Dino takes up position immediately outside the kitchen door (at the side of the house) for that’s a most handy spot for being the first to get all the scraps.
As soon as he hears one of the other dogs (stationed at the front of the house) bark, he leaps straight into barking action, before he even gets a glimpse of what it might be barking at, charging out to the front of the farm house, woofing with all his might but, as Jeanette mimes it to me, he has absolutely no clue what he’s barking about, glancing around him with a baffled look even while he’s barking furiously, wondering what he is supposed to be barking at or about.
Often, he rushes up to Patou, the old grandee of the dogs and his arch growling enemy, just barking at him instead. He seems to be joining in purely for the sake of not wanting to be left out. The term for it now would be FOMO (Fear Of Missing Out).
On this winter visit, I’ve had a few more opportunities to test out my theory (developed in September last year) about his having been beaten a lot before he came to the farmhouse.
My other entry Dino the dirty dog mentions his getting up immediately and moving away when you approach him, which smacks (ha! pun!) of his trying to avoid a beating or kicking.
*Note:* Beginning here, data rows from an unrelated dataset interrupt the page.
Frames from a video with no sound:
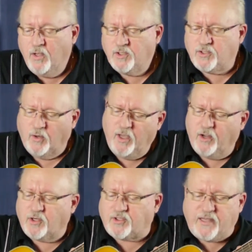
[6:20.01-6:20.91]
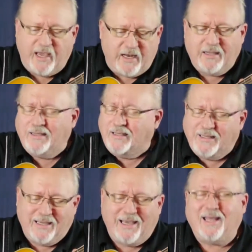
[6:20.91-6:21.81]
So you understand,
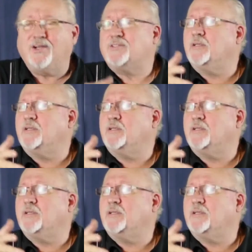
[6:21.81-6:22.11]
there's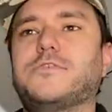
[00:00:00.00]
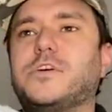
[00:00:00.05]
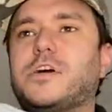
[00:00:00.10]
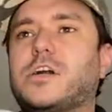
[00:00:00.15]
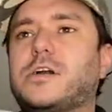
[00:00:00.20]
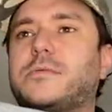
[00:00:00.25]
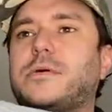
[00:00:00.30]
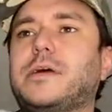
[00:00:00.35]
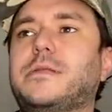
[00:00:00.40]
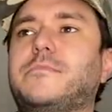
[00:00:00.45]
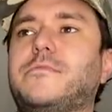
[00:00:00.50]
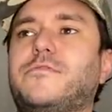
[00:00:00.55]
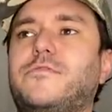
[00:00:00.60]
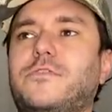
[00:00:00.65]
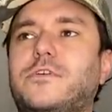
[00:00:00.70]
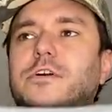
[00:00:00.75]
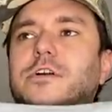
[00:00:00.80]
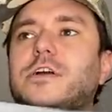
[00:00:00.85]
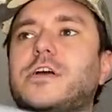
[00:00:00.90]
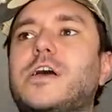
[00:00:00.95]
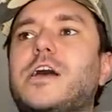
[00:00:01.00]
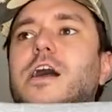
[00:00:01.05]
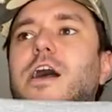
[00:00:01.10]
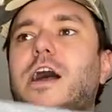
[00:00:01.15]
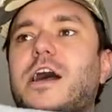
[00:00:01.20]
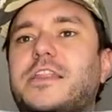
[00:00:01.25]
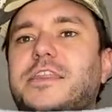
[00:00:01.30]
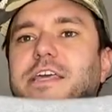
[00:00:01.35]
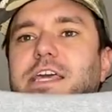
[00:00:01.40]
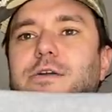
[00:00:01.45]
talk about it before.
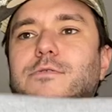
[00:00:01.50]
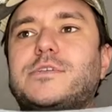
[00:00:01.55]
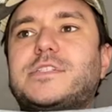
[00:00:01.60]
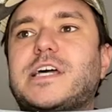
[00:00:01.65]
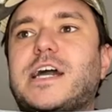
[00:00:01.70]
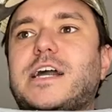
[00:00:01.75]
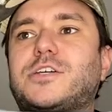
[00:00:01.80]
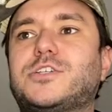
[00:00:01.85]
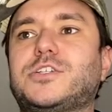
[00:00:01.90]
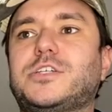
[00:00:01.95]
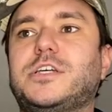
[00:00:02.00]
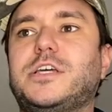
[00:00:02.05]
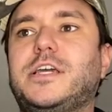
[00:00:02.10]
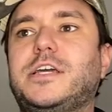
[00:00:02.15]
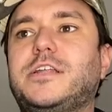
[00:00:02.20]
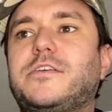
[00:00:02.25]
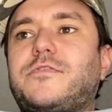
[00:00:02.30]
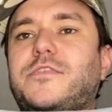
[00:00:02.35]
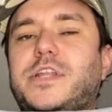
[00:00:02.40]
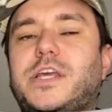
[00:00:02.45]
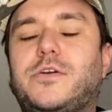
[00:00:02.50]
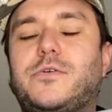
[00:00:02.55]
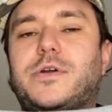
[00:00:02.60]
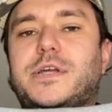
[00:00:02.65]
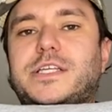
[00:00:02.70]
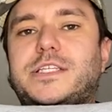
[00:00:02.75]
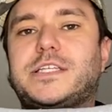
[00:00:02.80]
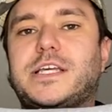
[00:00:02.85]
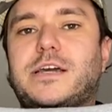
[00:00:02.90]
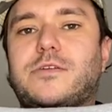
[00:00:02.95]
I think it was actually in a video where he
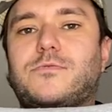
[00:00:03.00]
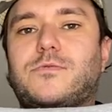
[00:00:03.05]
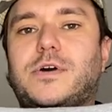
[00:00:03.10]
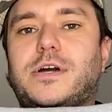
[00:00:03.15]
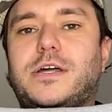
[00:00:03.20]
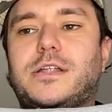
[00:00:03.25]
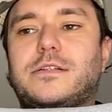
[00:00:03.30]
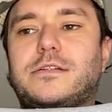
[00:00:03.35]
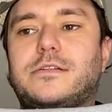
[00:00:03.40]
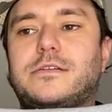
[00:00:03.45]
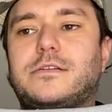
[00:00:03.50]
said whatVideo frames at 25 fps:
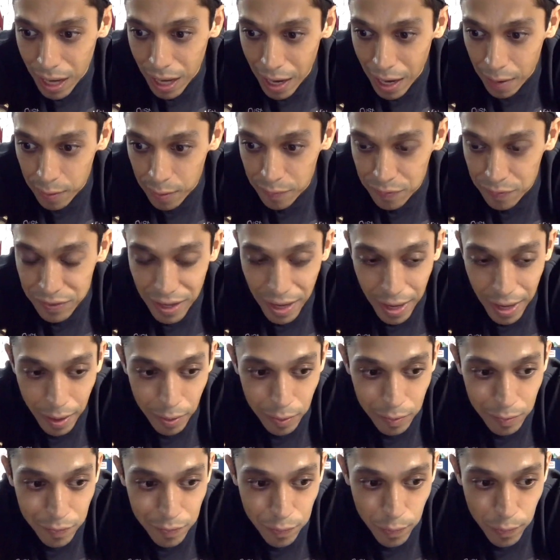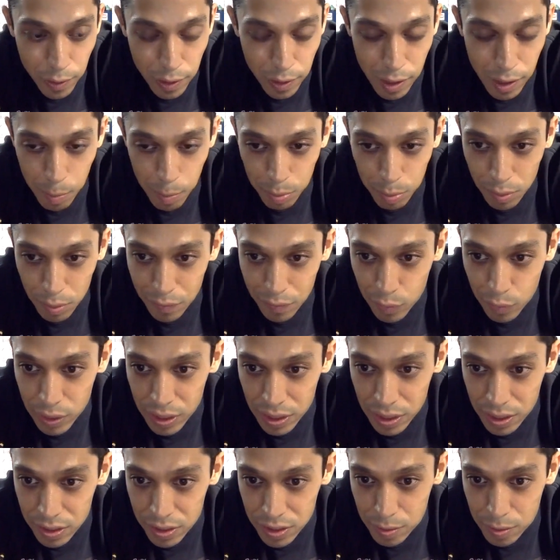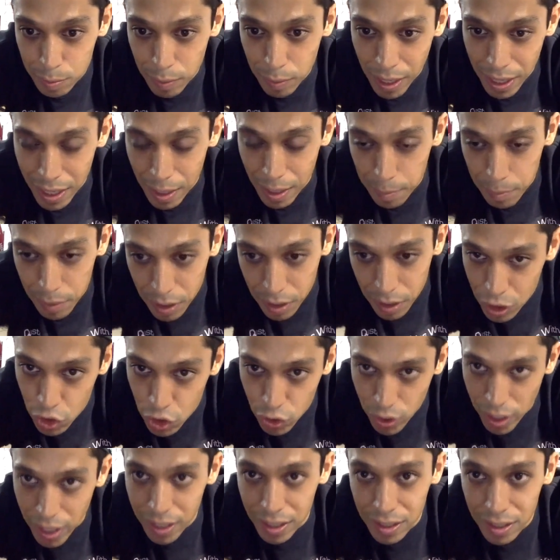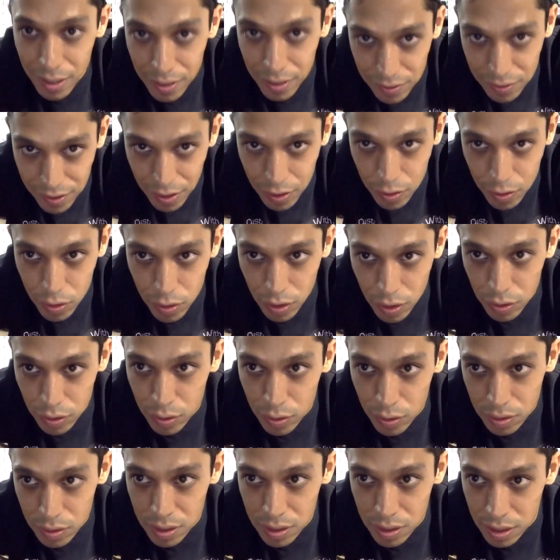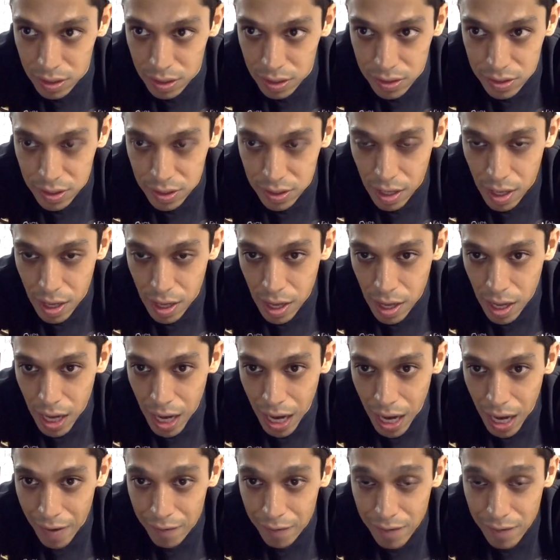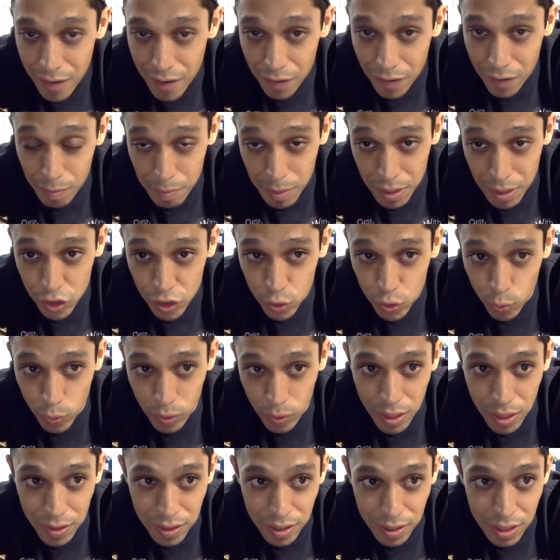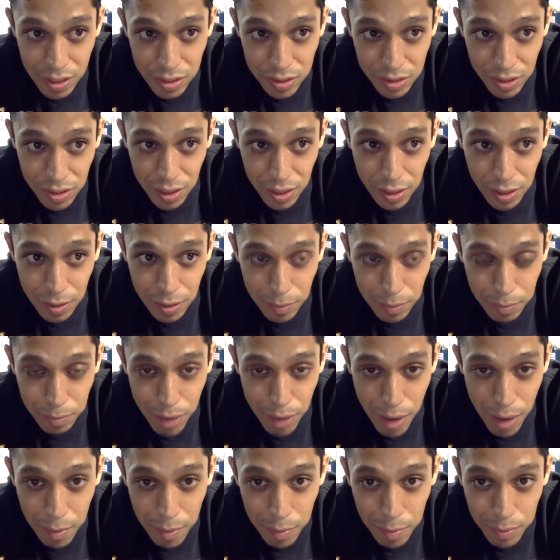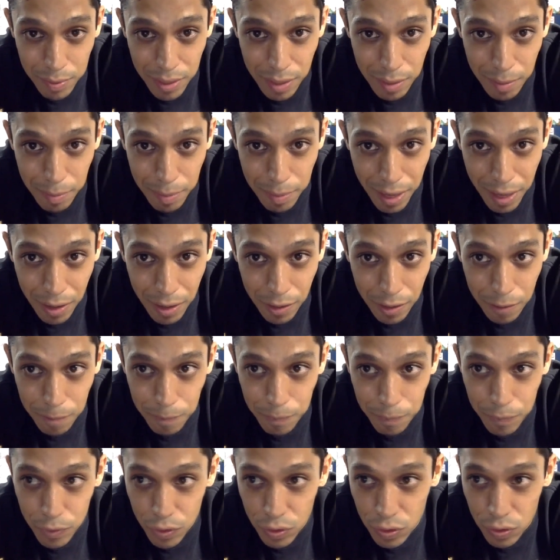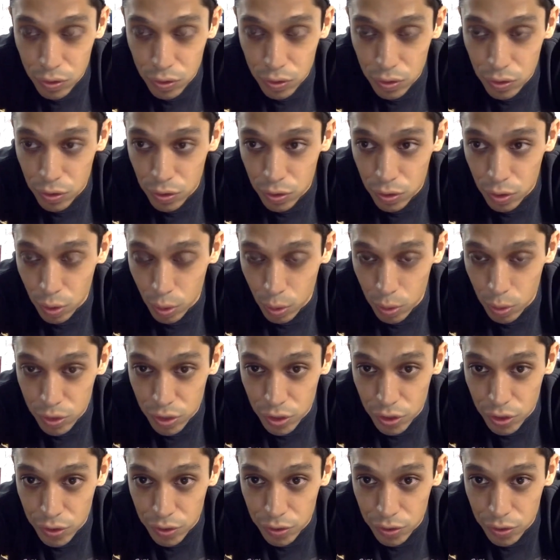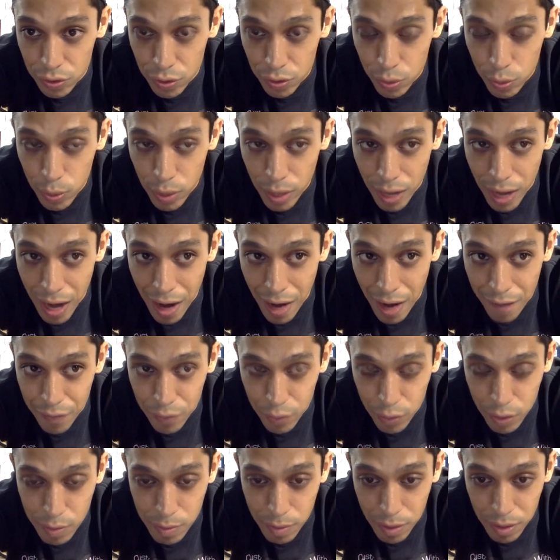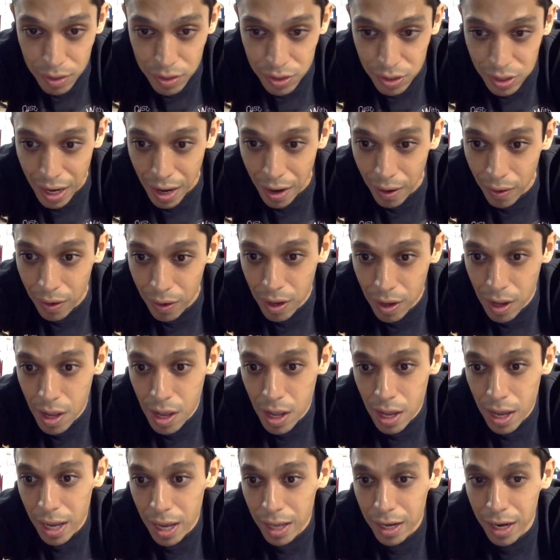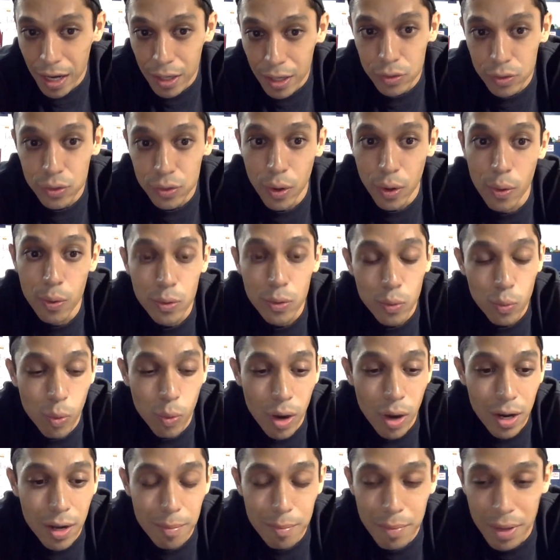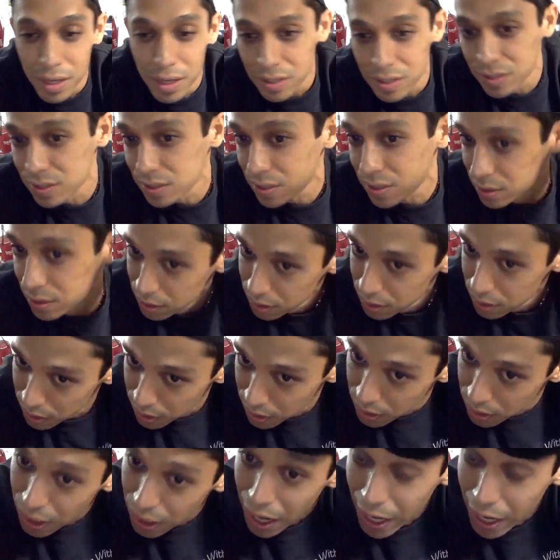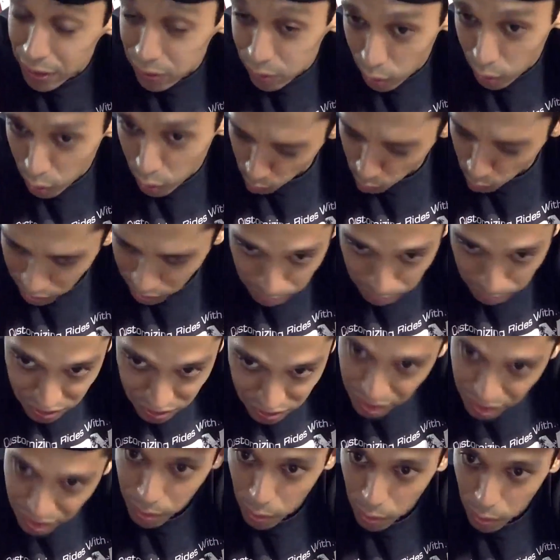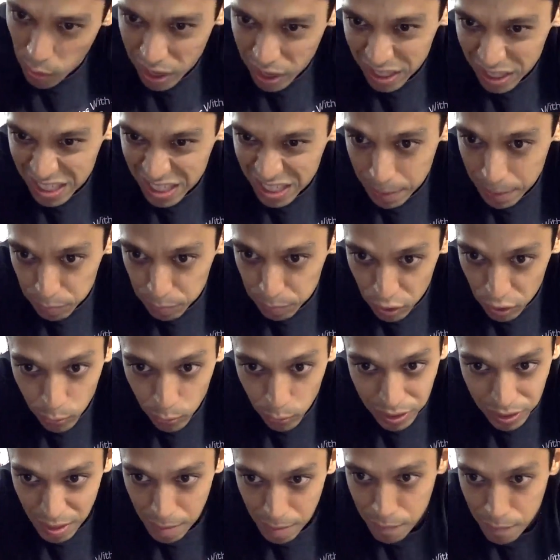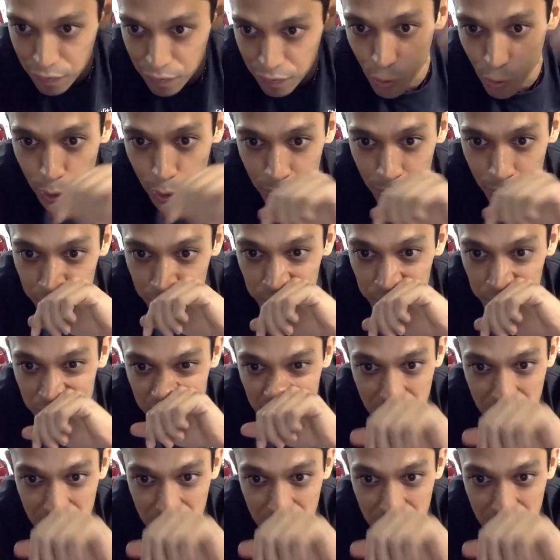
of town for a couple of weeks, and I'm going to try to continue to do these. I've never missed one of these in probably about close to 2.5, 3 months now, and I don't want to miss them. I want to keep doing them for you.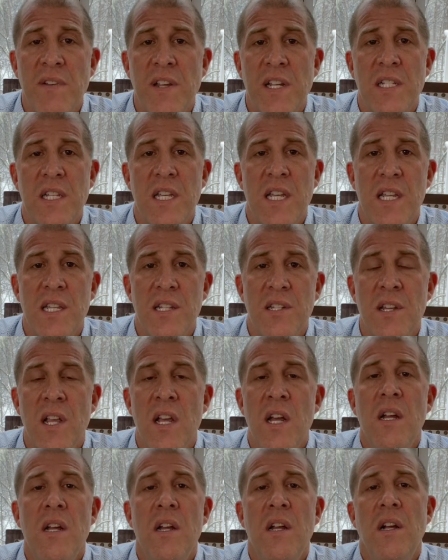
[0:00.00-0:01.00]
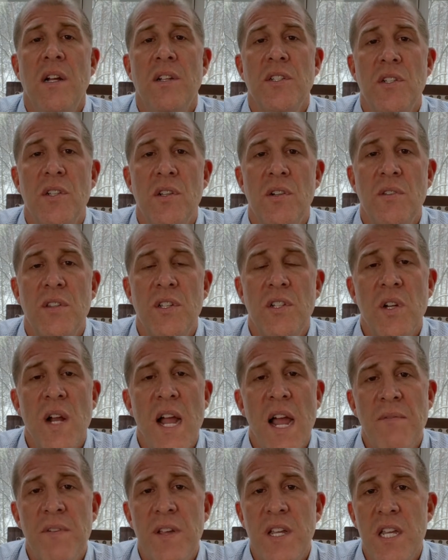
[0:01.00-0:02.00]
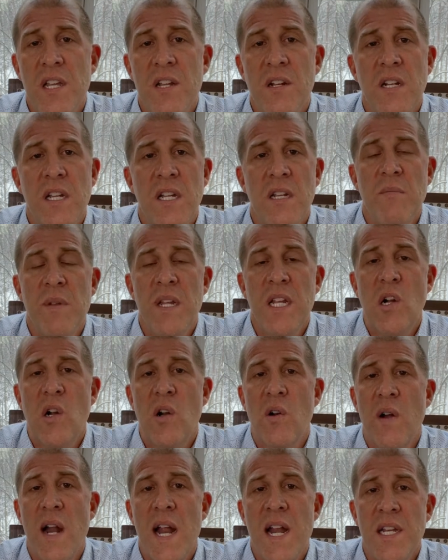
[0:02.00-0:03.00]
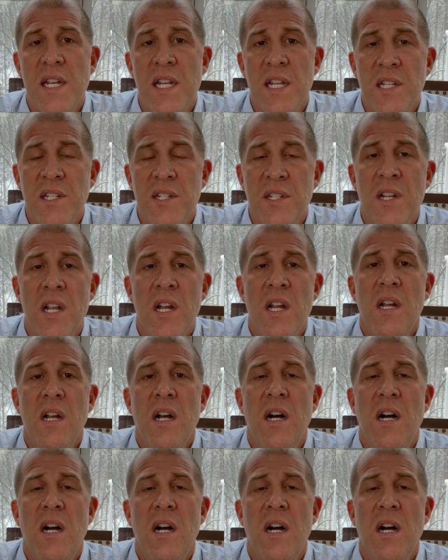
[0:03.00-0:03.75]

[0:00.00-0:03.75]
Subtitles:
days. So the traffic here can be horrendous. A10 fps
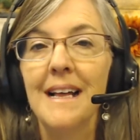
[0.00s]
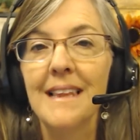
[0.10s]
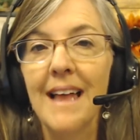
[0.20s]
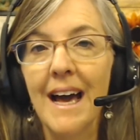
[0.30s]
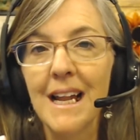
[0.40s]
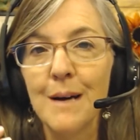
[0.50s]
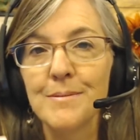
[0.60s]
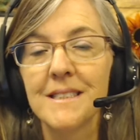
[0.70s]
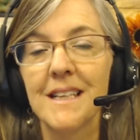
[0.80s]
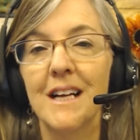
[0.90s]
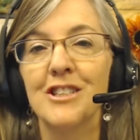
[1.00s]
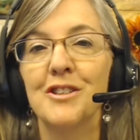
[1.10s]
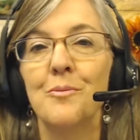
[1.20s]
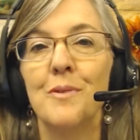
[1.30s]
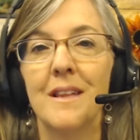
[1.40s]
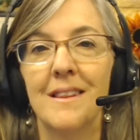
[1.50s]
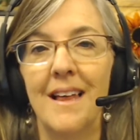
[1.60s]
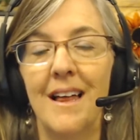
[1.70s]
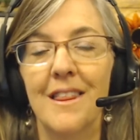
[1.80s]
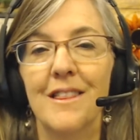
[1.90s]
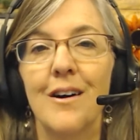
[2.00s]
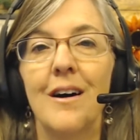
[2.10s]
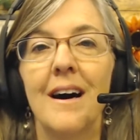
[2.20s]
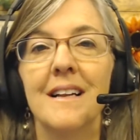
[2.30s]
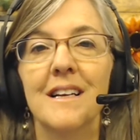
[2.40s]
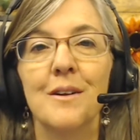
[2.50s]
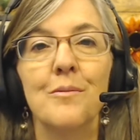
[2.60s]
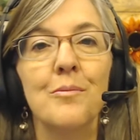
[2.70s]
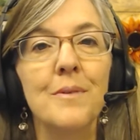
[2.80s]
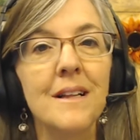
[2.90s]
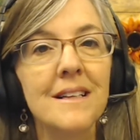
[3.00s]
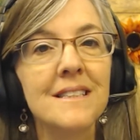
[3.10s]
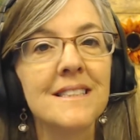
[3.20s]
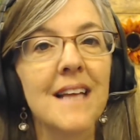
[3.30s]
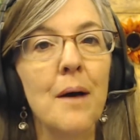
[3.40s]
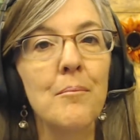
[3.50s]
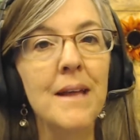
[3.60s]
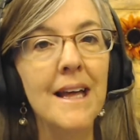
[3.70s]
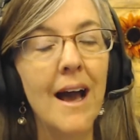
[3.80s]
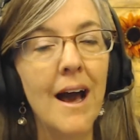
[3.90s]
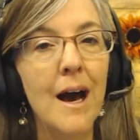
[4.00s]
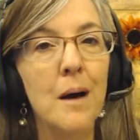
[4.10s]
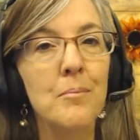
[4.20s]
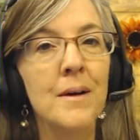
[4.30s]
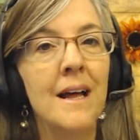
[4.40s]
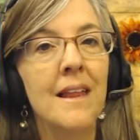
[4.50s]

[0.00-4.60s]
that obsession with that thought can really set me up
This time, he was a lot more trusting of me, actually allowing me to go all the way up to him, and to pat and stroke his head. Quite an improvement, indeed, from when I first met him in the summer of 2010.
Once or twice during this winter stay, I’d had to restrain him by the scruff of his neck when I put out a dish of food scraps for the cats and he tried to muscle in. The high-pitched yelping and whining that he let out sounded like I’d trodden on his feet or whacked him really hard. (Actually, re-reading this some nine years later, it’s just occurred to me that this high-pitched yelping and whining might’ve been from his mistreatment at the hands of his previous owner.)
To his credit, though, at least he did not try to disobey or bite me.
There’s hope yet, then, of training this wretched cur to understand that not every hand that reaches out towards him is for inflicting pain. Maybe at some point, we can get the “o” (zero noise) out of him rather than just the constant “din”.